INPUT DATA -
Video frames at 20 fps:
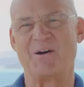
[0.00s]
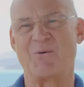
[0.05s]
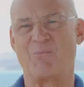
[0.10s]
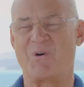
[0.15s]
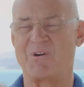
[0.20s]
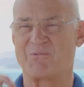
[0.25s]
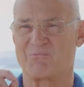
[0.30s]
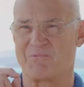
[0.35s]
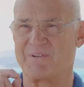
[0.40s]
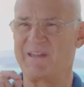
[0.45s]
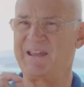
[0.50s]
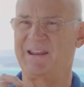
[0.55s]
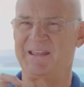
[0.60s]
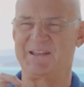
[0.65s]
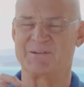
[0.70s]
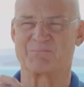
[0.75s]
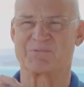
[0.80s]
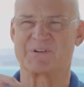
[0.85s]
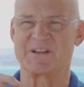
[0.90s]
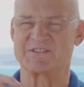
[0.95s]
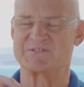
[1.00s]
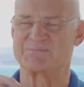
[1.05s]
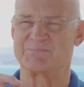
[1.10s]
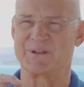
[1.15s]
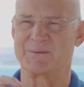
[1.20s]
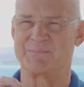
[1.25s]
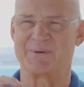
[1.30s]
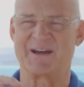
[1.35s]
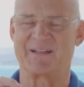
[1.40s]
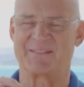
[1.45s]
What really impressed
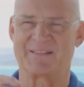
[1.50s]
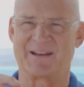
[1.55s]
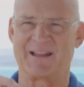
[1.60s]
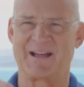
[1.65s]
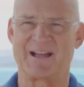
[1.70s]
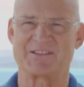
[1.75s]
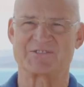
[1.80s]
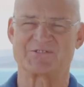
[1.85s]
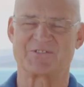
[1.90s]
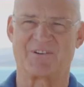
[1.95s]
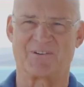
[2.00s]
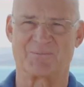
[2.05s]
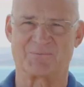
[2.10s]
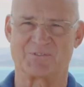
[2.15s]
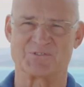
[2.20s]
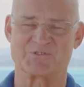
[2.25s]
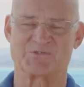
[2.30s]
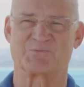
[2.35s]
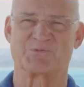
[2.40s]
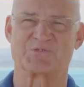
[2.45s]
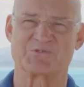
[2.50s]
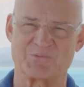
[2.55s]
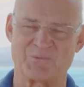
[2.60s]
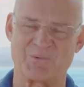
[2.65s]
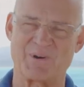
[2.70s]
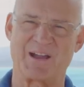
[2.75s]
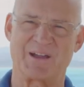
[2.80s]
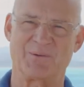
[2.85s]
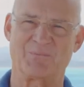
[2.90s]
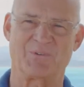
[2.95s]
me about the last conference was the
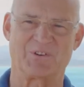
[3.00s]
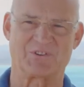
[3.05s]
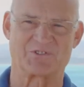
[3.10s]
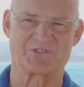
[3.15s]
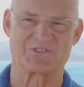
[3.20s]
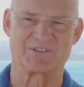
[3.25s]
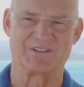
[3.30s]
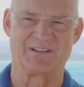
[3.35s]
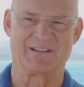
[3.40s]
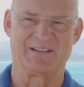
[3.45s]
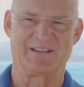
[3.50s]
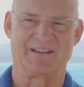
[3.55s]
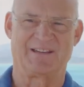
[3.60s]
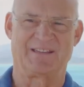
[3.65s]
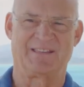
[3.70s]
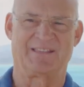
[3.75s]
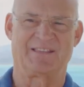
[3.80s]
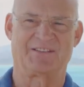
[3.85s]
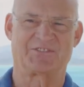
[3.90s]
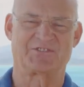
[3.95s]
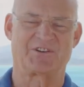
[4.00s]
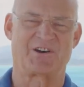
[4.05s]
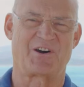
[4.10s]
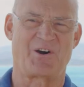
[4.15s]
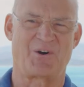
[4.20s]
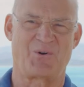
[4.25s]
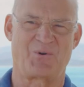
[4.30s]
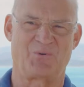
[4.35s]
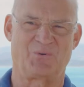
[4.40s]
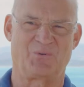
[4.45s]
way in which this
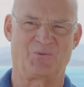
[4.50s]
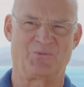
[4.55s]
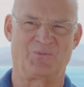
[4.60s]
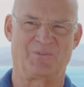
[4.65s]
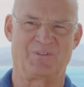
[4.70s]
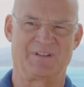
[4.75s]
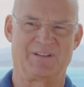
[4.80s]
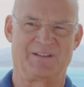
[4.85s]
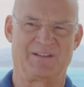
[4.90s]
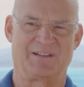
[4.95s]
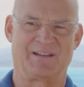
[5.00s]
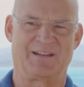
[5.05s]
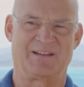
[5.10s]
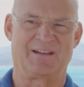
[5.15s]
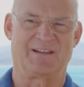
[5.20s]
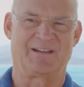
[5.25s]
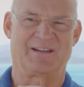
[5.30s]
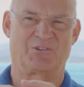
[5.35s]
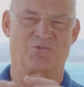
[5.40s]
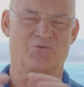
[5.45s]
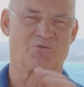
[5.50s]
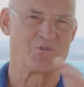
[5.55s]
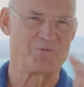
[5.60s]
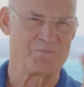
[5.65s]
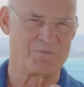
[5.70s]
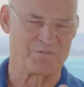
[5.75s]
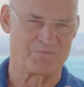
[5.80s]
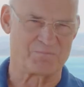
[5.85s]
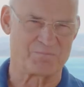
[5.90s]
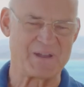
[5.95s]
whole
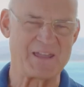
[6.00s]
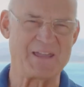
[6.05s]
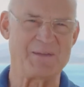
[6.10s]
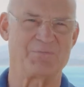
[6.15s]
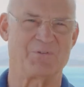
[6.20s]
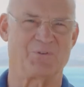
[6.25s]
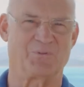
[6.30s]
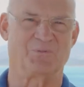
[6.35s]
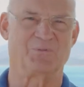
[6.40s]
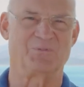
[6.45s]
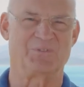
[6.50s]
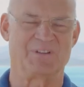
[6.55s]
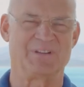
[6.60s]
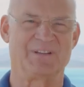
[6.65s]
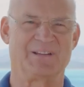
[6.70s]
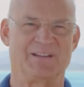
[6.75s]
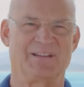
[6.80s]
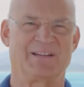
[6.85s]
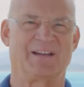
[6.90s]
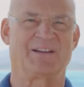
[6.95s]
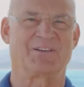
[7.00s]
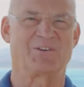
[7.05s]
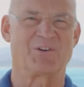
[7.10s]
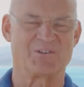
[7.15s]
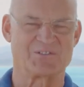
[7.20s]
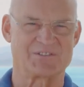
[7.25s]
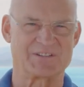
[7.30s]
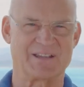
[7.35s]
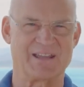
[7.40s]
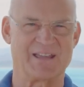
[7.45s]
group of people
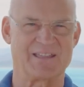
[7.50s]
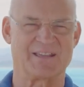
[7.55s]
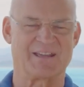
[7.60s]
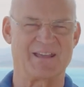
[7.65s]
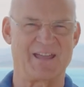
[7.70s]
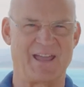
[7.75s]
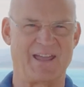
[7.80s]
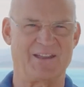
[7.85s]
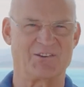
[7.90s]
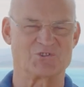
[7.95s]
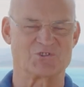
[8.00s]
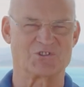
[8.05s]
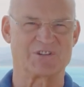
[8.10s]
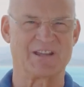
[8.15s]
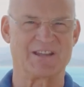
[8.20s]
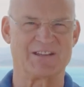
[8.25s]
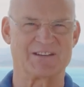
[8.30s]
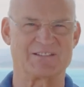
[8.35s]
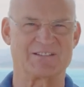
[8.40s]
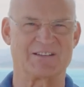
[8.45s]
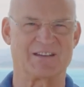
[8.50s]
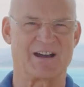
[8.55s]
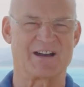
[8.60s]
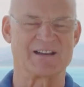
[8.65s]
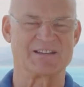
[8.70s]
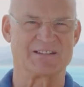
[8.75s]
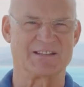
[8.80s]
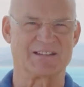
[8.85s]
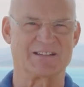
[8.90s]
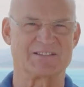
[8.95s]
got together and shared
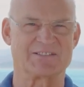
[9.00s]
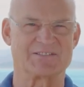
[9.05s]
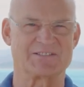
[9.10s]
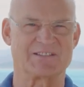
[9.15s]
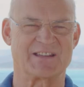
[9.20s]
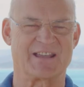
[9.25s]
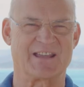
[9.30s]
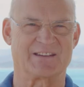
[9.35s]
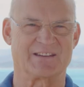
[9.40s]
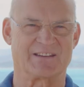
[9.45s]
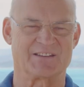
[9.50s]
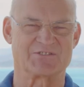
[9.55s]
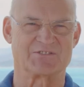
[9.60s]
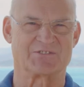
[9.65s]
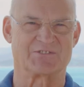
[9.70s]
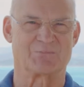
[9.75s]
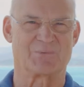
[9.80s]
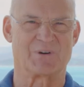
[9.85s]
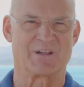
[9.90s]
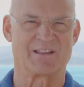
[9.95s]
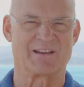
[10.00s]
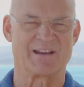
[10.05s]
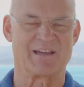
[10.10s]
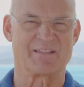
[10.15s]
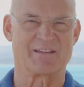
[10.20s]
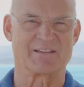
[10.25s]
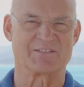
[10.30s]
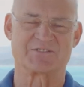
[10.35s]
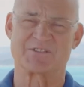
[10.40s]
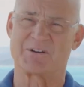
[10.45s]
ideas and listened to one
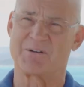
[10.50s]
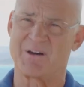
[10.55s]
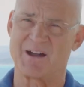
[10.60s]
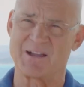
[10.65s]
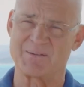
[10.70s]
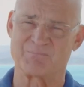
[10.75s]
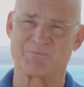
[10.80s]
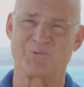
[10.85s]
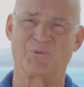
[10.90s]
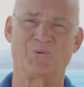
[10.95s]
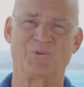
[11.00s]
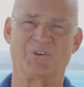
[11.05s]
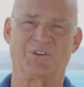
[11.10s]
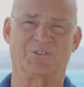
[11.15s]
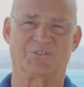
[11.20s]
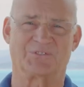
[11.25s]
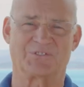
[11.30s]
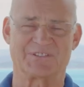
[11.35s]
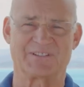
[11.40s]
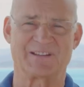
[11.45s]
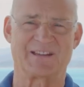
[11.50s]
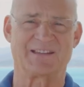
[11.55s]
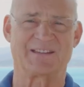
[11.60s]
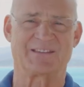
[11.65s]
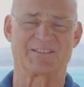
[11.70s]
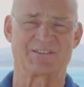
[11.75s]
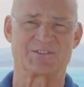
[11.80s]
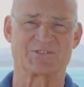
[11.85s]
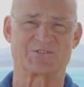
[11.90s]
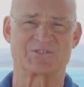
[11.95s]
another. So I implore you to
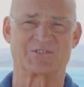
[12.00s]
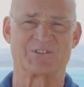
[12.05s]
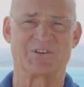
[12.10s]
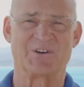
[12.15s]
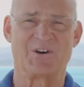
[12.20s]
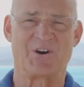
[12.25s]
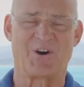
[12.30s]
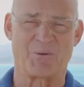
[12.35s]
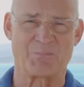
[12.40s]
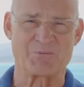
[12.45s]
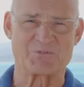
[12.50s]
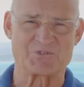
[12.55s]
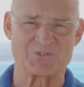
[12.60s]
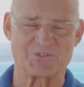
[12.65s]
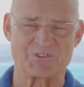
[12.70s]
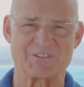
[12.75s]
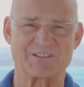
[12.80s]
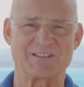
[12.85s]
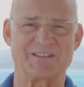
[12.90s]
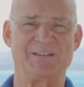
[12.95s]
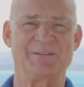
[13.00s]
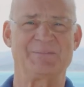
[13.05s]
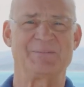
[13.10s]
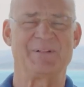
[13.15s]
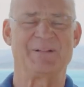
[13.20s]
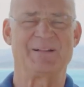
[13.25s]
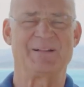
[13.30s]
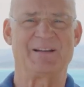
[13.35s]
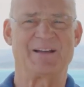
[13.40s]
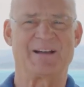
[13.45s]
take this opportunity
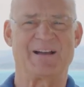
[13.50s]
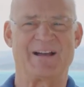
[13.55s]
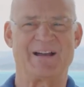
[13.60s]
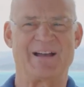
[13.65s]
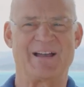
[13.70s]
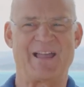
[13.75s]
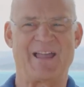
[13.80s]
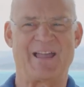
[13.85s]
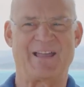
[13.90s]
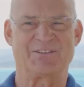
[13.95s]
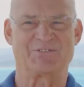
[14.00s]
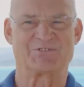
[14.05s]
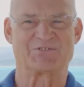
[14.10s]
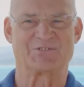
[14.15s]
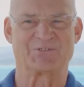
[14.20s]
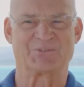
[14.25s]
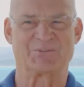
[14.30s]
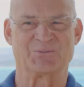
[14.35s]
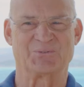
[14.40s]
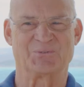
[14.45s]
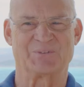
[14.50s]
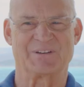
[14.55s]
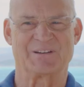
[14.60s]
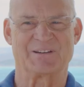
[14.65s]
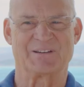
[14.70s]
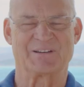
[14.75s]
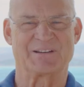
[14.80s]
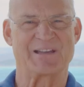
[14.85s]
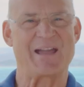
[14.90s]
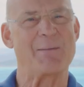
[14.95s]
and
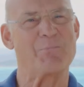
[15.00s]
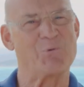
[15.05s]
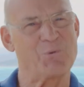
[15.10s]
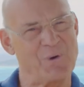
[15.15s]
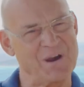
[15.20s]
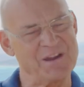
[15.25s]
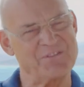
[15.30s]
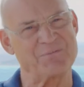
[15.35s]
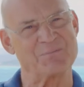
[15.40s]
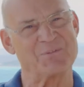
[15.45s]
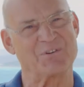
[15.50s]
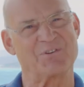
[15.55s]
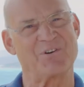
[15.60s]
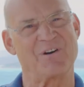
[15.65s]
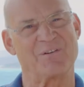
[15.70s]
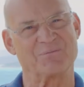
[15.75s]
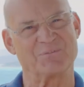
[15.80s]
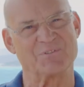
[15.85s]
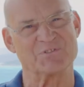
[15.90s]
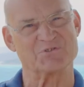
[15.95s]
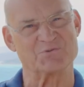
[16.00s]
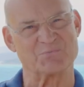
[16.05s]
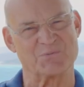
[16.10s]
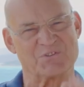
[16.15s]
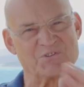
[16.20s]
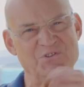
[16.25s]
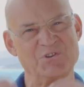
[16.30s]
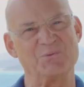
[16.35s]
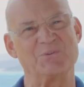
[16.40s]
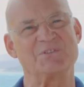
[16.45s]
to come away from the conference
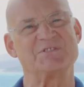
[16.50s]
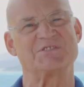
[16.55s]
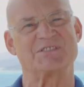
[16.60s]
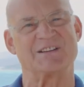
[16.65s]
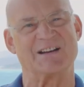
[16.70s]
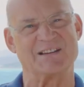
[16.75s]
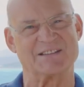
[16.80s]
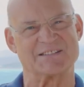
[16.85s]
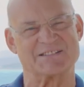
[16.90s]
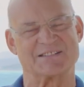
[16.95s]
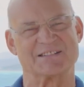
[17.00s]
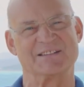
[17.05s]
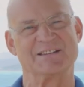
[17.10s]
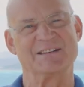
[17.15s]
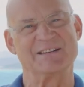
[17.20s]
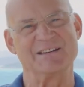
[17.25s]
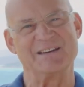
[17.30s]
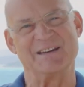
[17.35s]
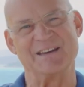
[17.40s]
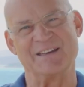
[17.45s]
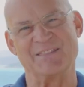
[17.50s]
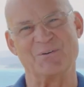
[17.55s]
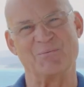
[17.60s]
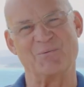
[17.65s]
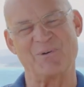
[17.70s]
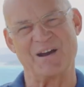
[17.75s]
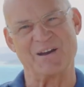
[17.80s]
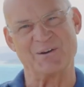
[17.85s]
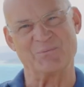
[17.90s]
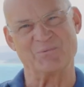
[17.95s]
with new insights in the
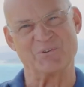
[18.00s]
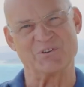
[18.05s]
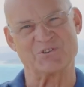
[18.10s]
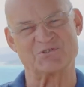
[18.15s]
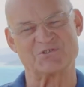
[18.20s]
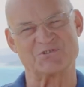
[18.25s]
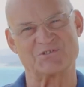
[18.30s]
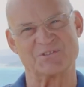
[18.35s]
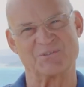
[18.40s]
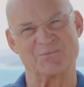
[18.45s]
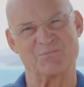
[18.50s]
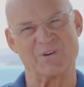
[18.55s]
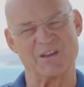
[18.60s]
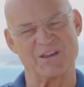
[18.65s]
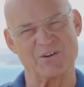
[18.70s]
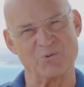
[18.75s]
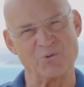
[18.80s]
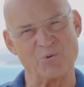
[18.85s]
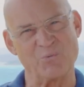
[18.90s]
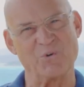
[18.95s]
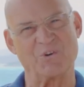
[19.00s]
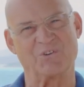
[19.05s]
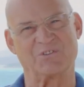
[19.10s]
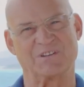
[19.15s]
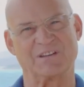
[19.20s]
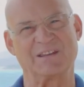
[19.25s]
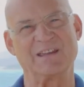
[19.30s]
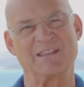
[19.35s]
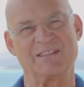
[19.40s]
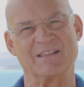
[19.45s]
way in which we can all work
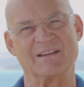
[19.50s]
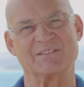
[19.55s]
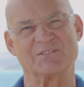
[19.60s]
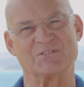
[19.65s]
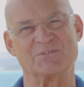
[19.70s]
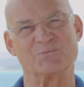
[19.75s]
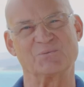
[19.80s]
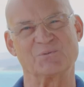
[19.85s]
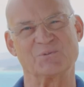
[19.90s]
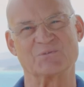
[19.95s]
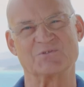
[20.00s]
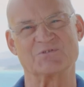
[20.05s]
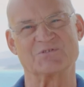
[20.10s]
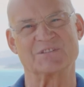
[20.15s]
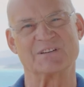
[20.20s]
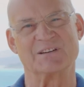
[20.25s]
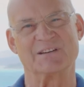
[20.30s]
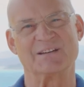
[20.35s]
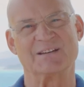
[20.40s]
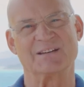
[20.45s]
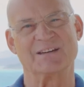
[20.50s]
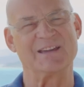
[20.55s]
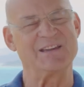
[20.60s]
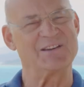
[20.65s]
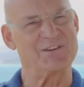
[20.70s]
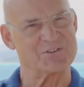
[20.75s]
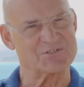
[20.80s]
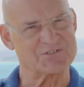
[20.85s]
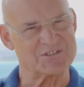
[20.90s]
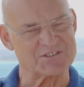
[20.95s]
together towards
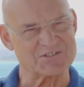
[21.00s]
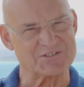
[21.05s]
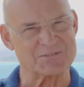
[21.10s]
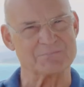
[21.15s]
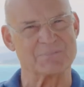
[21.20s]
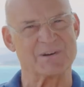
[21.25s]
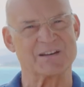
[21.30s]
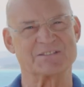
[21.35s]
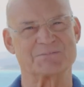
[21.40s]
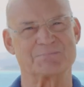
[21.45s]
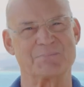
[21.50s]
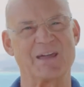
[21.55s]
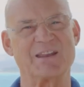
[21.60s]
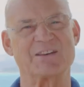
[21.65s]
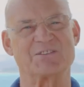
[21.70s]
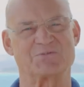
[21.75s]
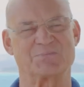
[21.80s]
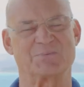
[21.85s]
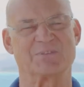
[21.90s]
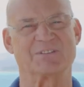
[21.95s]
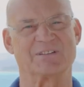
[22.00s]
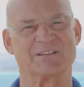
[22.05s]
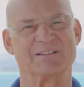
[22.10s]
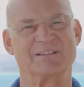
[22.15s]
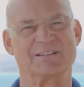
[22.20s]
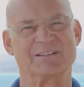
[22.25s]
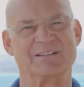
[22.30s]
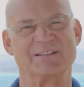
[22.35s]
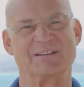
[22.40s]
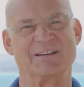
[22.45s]
ecosystem-based management
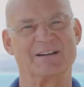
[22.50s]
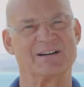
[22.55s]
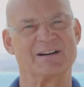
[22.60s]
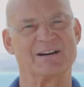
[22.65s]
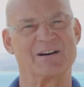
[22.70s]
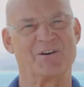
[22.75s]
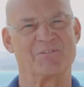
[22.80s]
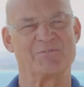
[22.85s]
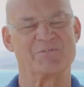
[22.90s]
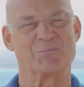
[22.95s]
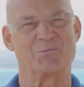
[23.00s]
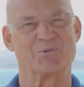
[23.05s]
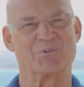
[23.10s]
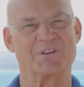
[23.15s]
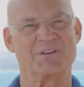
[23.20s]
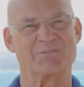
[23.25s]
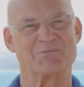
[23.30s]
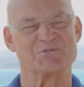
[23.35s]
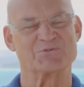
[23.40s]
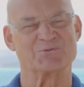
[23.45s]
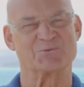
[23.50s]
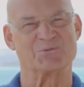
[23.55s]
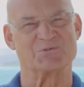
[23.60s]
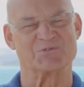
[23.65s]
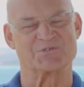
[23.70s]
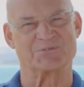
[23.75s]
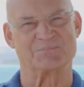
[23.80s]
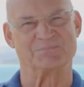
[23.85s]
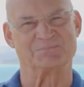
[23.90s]
of the marine resource.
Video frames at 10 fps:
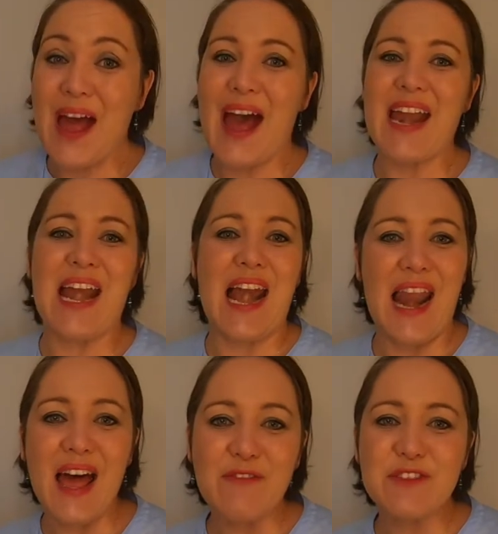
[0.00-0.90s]
I'd
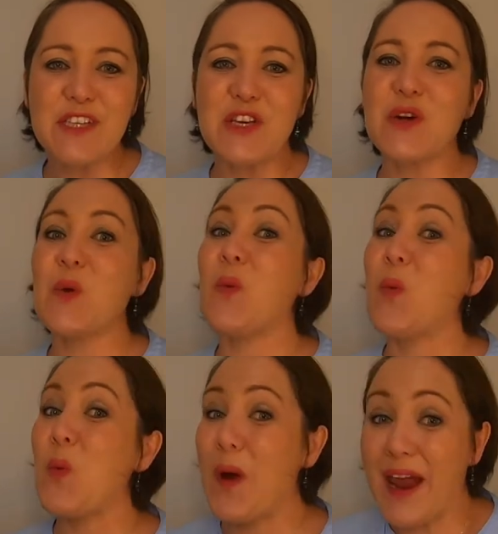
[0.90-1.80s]
love to hear
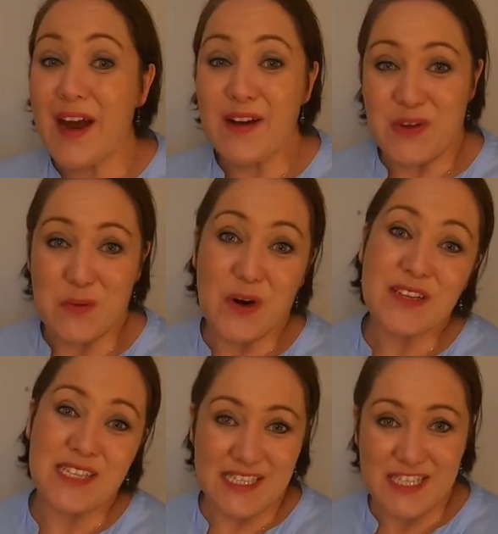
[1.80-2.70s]
where you are
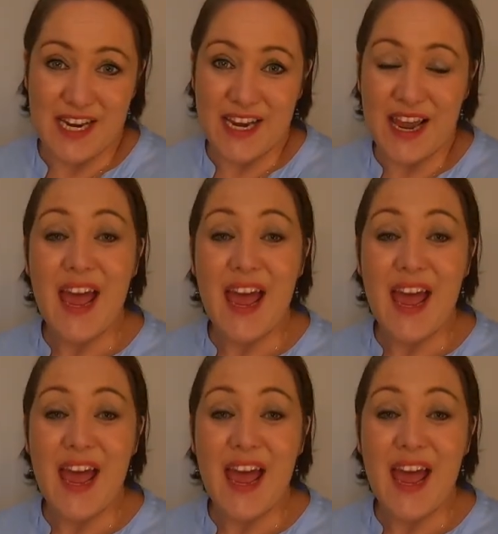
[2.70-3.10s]
teaching.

WHAT TO WORK ON - In the material above, find every line that has the string "frames" and pull those lines out.

ANSWER SECTION -
Video frames at 20 fps:
Video frames at 10 fps:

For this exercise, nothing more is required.